Long-term Liabilities
Long-term liabilities witnessed a consistent downward trend, decreasing from about $77.4 billion to approximately $48.7 billion. Borrowings, excluding the current portion, declined steadily by over $17 billion during the period. Deferred income taxes showed some fluctuations with a notable decrease from $7.3 billion to approximately $3.5 billion in the latest year, suggesting changes in tax obligations. Long-term finance lease liabilities also reduced from $271 million to $141 million. Other long-term liabilities decreased significantly from over $16.9 billion to around $9.8 billion, suggesting debt repayment or reclassification of liabilities.
Total Liabilities
Total liabilities declined gradually from approximately $104 billion to $83 billion, reflecting the overall reduction in long-term debt despite increases in current liabilities. This trend signifies potential deleveraging or restructuring of the company's debt profile over time.
Shareholder Equity
Shareholder equity increased steadily, rising from approximately $83.6 billion to nearly $110 billion. Common stock rose consistently, reflecting possible equity issuance or valuation increases. Retained earnings showed robust growth from $38.3 billion to over $60.4 billion, indicating sustained profitability and earnings retention. Accumulated other comprehensive loss decreased in absolute value, improving from a loss of $8.3 billion to approximately $2.9 billion, which partially offsets equity declines. Conversely, treasury stock increased substantially in cost, indicating significant share buyback activities, rising from $907 million to $7.4 billion. Noncontrolling interests fluctuated but remained relatively stable around $4.7 billion.
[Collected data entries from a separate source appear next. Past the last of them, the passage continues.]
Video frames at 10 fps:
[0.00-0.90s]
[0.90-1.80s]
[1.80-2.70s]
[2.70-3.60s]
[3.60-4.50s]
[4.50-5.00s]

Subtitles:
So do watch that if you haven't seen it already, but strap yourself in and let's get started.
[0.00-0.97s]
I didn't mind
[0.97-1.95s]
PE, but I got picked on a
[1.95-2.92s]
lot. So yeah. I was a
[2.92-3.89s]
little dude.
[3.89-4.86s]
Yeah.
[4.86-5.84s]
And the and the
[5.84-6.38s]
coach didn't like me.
Total Equity and Total Liabilities and Equity
Total equity followed a positive growth trajectory from $88.3 billion to $114.6 billion, supporting an overall stronger equity base. The sum of total liabilities and equity remained relatively stable near $200 billion, with minor fluctuations, suggesting steady total capitalization and asset base over the years.
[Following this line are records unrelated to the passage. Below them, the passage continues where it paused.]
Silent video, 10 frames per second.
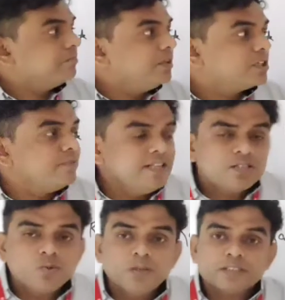
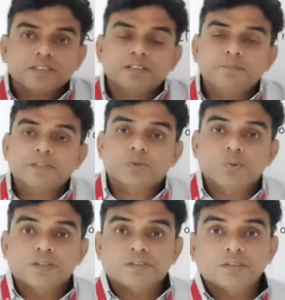between two rational number
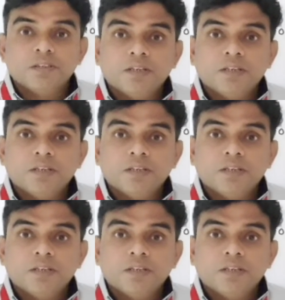students.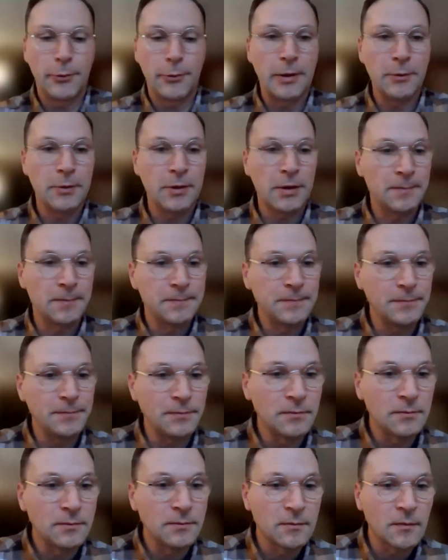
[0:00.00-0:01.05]
around.
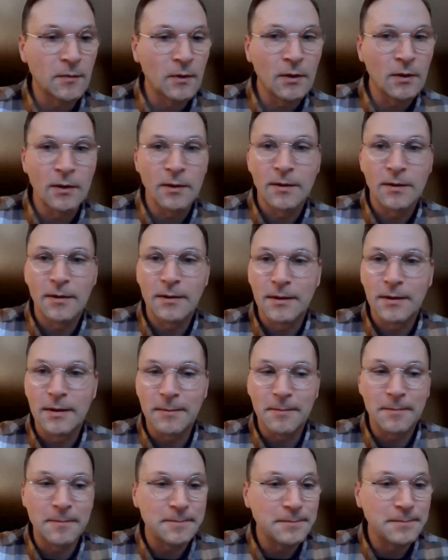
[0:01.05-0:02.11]
Yes,
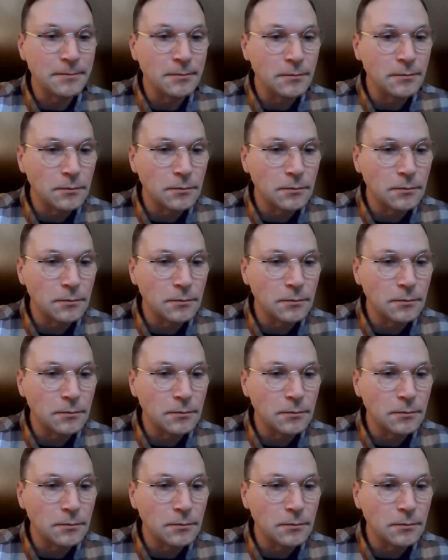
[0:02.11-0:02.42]
exactly. They're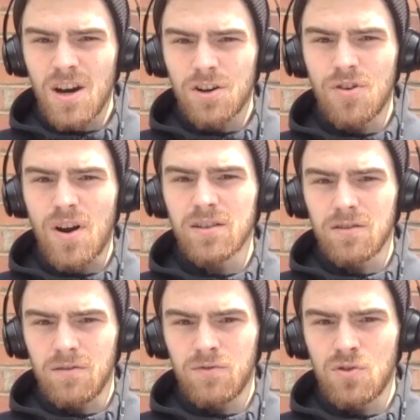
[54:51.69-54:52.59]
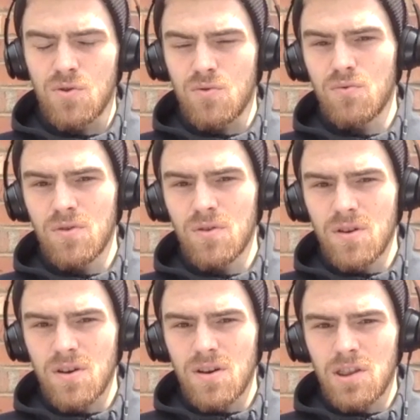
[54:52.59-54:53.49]
attractive to
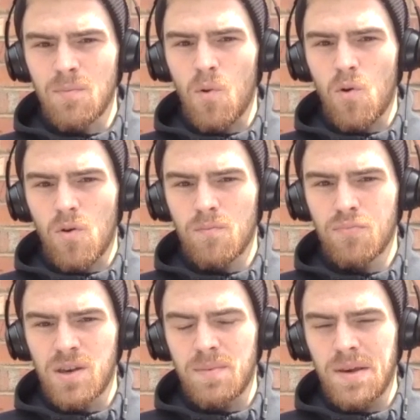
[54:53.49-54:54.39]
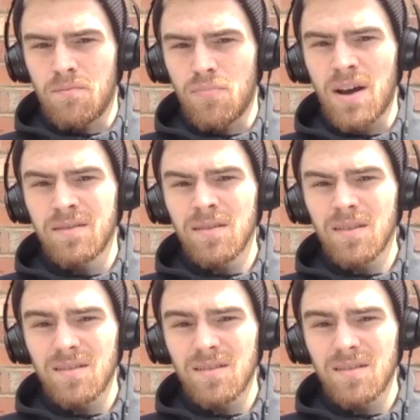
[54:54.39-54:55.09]
the more premium brands,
In summary, the company appears to be managing a reduction in its long-term liabilities while maintaining or slightly increasing current liabilities. The decrease in total liabilities combined with consistent growth in shareholder equity points to improved financial stability and potential strengthening of the balance sheet. Notably, the rise in retained earnings and common stock suggests positive operational performance and capitalization changes. Increased treasury stock costs indicate active share repurchase strategies, possibly aimed at enhancing shareholder value. The patterns observed imply a cautious approach to debt management alongside consistent equity growth.